Task objective:
Transcribe the records that follow in their entirety, omitting any pictures.
### The data ###
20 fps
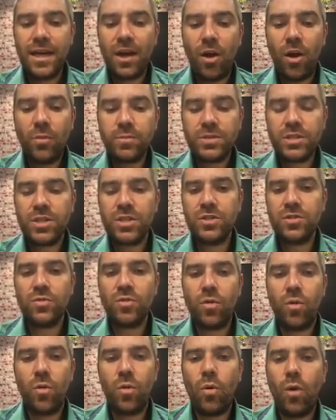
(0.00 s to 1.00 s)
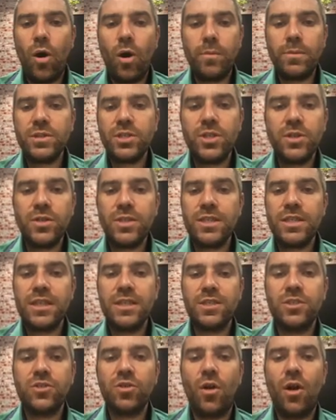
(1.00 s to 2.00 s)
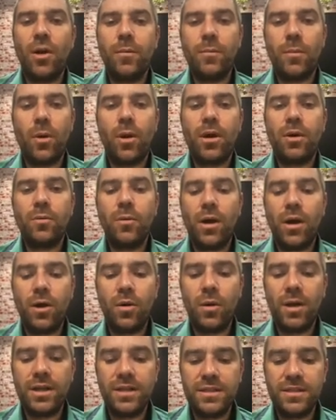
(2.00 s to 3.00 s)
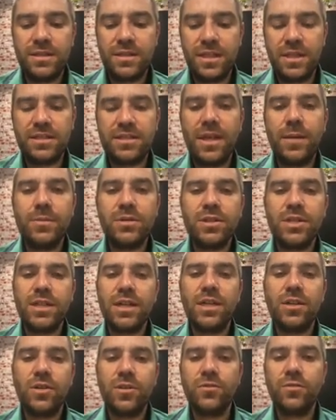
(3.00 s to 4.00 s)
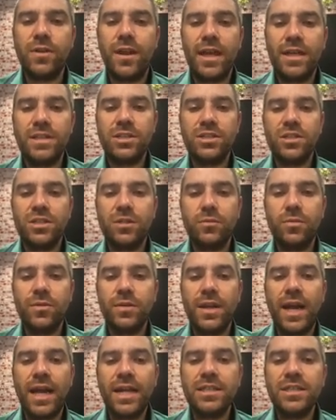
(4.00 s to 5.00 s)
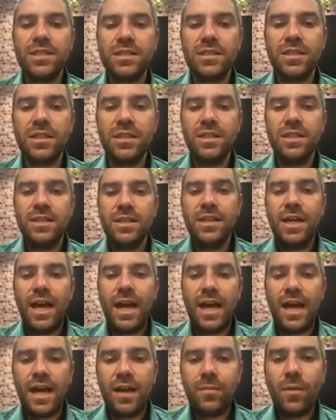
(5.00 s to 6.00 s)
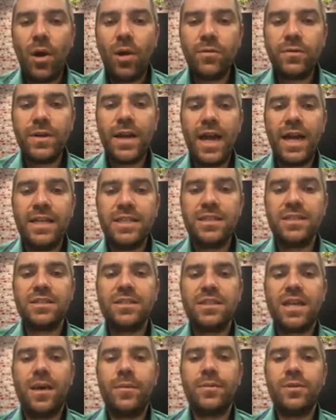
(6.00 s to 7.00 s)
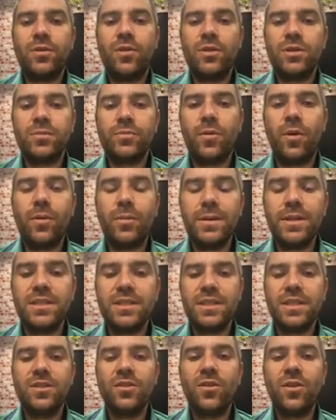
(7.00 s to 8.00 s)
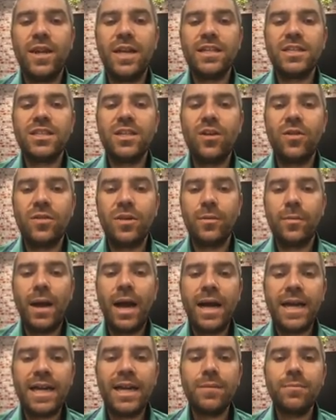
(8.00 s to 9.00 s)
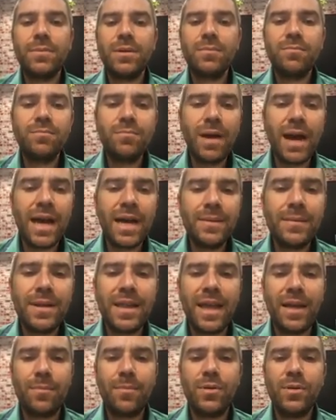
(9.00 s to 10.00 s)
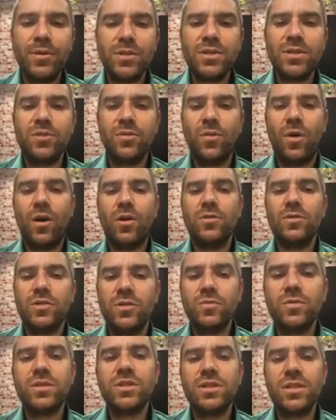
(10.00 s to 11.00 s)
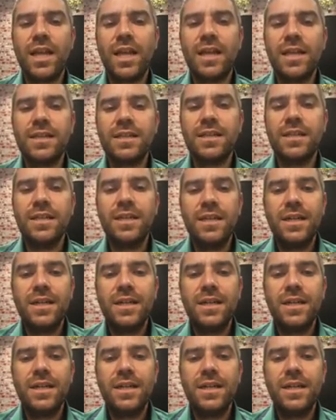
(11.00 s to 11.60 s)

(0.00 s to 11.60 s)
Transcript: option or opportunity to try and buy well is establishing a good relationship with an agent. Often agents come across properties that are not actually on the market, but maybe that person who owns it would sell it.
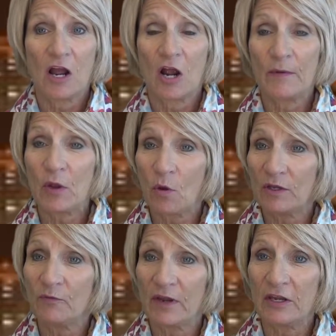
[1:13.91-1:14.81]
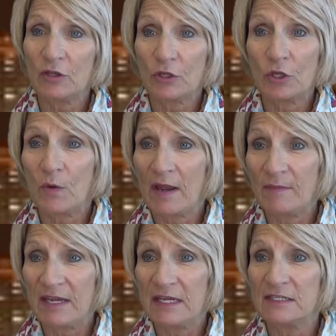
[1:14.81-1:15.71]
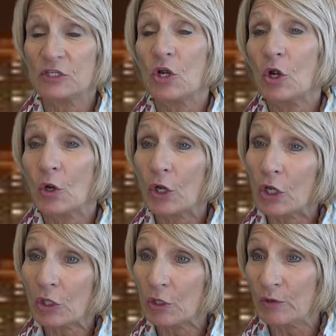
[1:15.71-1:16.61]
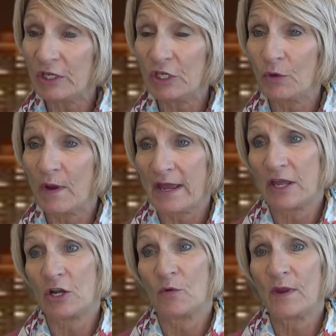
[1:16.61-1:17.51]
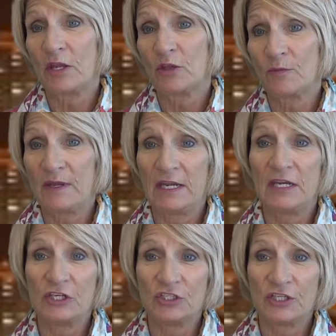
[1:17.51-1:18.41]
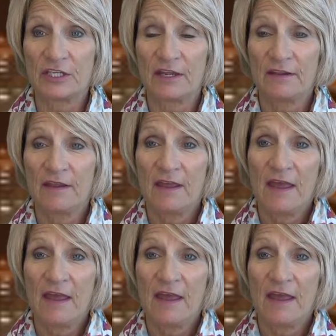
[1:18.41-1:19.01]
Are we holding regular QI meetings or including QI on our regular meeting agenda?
###
Exercise output:
20 fps
(0.00 s to 1.00 s)
(1.00 s to 2.00 s)
(2.00 s to 3.00 s)
(3.00 s to 4.00 s)
(4.00 s to 5.00 s)
(5.00 s to 6.00 s)
(6.00 s to 7.00 s)
(7.00 s to 8.00 s)
(8.00 s to 9.00 s)
(9.00 s to 10.00 s)
(10.00 s to 11.00 s)
(11.00 s to 11.60 s)

(0.00 s to 11.60 s)
Transcript: option or opportunity to try and buy well is establishing a good relationship with an agent. Often agents come across properties that are not actually on the market, but maybe that person who owns it would sell it.
[1:13.91-1:14.81]
[1:14.81-1:15.71]
[1:15.71-1:16.61]
[1:16.61-1:17.51]
[1:17.51-1:18.41]
[1:18.41-1:19.01]
Are we holding regular QI meetings or including QI on our regular meeting agenda?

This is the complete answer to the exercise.